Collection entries
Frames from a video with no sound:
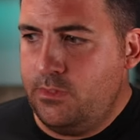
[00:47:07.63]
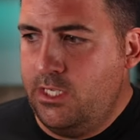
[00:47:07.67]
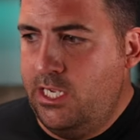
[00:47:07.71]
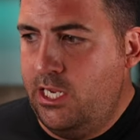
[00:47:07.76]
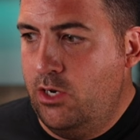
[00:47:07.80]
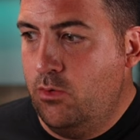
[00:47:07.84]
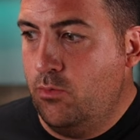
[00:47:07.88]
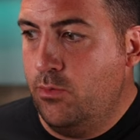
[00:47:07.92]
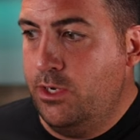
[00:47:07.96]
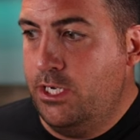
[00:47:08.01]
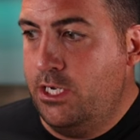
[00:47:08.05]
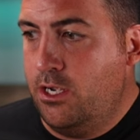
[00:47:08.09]

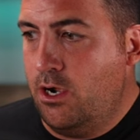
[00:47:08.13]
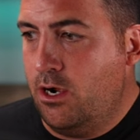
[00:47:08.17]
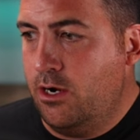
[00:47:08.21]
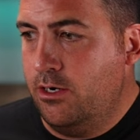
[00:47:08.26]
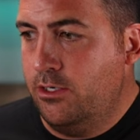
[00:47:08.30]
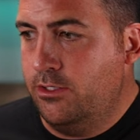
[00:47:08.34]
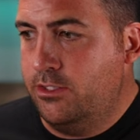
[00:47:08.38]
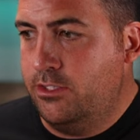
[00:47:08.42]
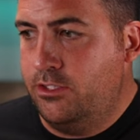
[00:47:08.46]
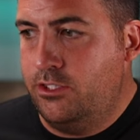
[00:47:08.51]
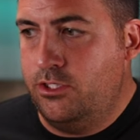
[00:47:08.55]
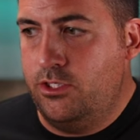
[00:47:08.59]
in
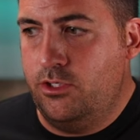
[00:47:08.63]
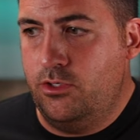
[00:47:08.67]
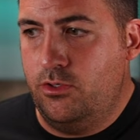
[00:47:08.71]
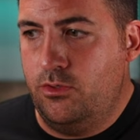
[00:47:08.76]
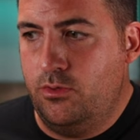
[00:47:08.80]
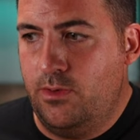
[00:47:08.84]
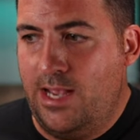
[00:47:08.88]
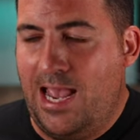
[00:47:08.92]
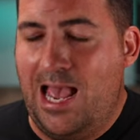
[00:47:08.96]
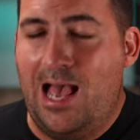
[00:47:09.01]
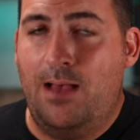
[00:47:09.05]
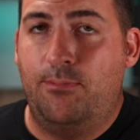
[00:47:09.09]
regards
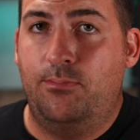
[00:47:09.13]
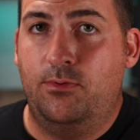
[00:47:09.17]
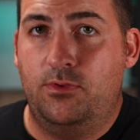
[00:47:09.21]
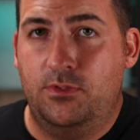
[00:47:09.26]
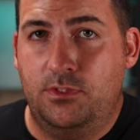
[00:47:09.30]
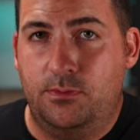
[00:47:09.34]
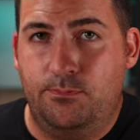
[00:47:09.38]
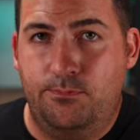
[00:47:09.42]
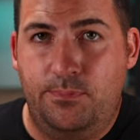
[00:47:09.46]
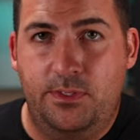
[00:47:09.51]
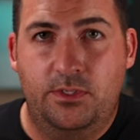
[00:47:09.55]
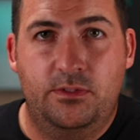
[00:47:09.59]
to
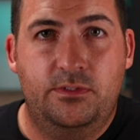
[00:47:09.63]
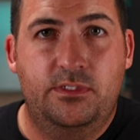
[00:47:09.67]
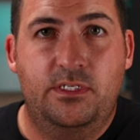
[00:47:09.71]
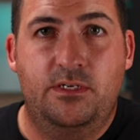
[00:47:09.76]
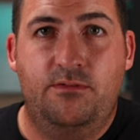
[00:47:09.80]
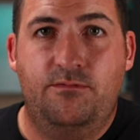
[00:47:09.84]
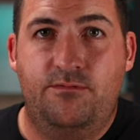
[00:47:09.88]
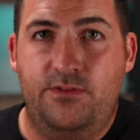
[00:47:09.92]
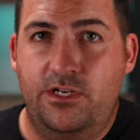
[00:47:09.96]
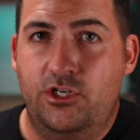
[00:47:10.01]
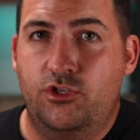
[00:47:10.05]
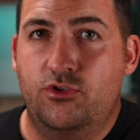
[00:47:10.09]
Apple's
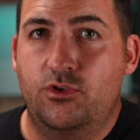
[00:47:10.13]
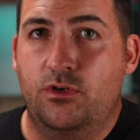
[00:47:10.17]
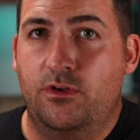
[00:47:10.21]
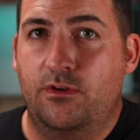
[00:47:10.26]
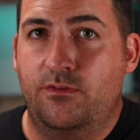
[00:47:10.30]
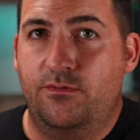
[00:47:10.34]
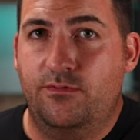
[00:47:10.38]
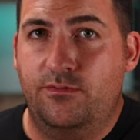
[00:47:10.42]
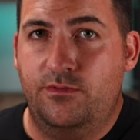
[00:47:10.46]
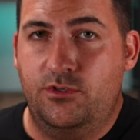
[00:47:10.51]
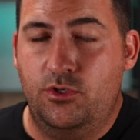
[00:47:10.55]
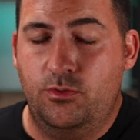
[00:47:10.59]
built-in feature
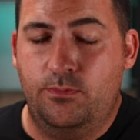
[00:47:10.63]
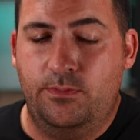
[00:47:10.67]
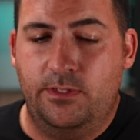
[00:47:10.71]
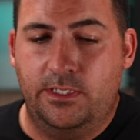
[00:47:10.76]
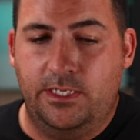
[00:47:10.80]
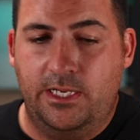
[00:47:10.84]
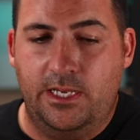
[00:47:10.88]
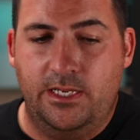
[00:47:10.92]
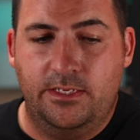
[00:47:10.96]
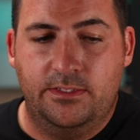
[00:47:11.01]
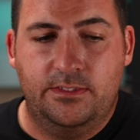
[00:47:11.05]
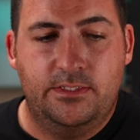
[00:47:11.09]
of
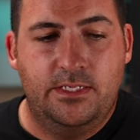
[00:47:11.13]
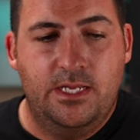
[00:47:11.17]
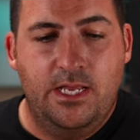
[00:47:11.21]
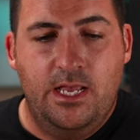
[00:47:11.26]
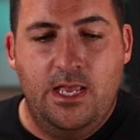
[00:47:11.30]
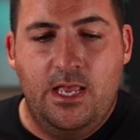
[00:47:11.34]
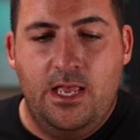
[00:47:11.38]
duplicates.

→ What is required: An exact copy of the entries above, with no pictures, is the required answer.

→ Answer below:
Frames from a video with no sound:
[00:47:07.63]
[00:47:07.67]
[00:47:07.71]
[00:47:07.76]
[00:47:07.80]
[00:47:07.84]
[00:47:07.88]
[00:47:07.92]
[00:47:07.96]
[00:47:08.01]
[00:47:08.05]
[00:47:08.09]

[00:47:08.13]
[00:47:08.17]
[00:47:08.21]
[00:47:08.26]
[00:47:08.30]
[00:47:08.34]
[00:47:08.38]
[00:47:08.42]
[00:47:08.46]
[00:47:08.51]
[00:47:08.55]
[00:47:08.59]
in
[00:47:08.63]
[00:47:08.67]
[00:47:08.71]
[00:47:08.76]
[00:47:08.80]
[00:47:08.84]
[00:47:08.88]
[00:47:08.92]
[00:47:08.96]
[00:47:09.01]
[00:47:09.05]
[00:47:09.09]
regards
[00:47:09.13]
[00:47:09.17]
[00:47:09.21]
[00:47:09.26]
[00:47:09.30]
[00:47:09.34]
[00:47:09.38]
[00:47:09.42]
[00:47:09.46]
[00:47:09.51]
[00:47:09.55]
[00:47:09.59]
to
[00:47:09.63]
[00:47:09.67]
[00:47:09.71]
[00:47:09.76]
[00:47:09.80]
[00:47:09.84]
[00:47:09.88]
[00:47:09.92]
[00:47:09.96]
[00:47:10.01]
[00:47:10.05]
[00:47:10.09]
Apple's
[00:47:10.13]
[00:47:10.17]
[00:47:10.21]
[00:47:10.26]
[00:47:10.30]
[00:47:10.34]
[00:47:10.38]
[00:47:10.42]
[00:47:10.46]
[00:47:10.51]
[00:47:10.55]
[00:47:10.59]
built-in feature
[00:47:10.63]
[00:47:10.67]
[00:47:10.71]
[00:47:10.76]
[00:47:10.80]
[00:47:10.84]
[00:47:10.88]
[00:47:10.92]
[00:47:10.96]
[00:47:11.01]
[00:47:11.05]
[00:47:11.09]
of
[00:47:11.13]
[00:47:11.17]
[00:47:11.21]
[00:47:11.26]
[00:47:11.30]
[00:47:11.34]
[00:47:11.38]
duplicates.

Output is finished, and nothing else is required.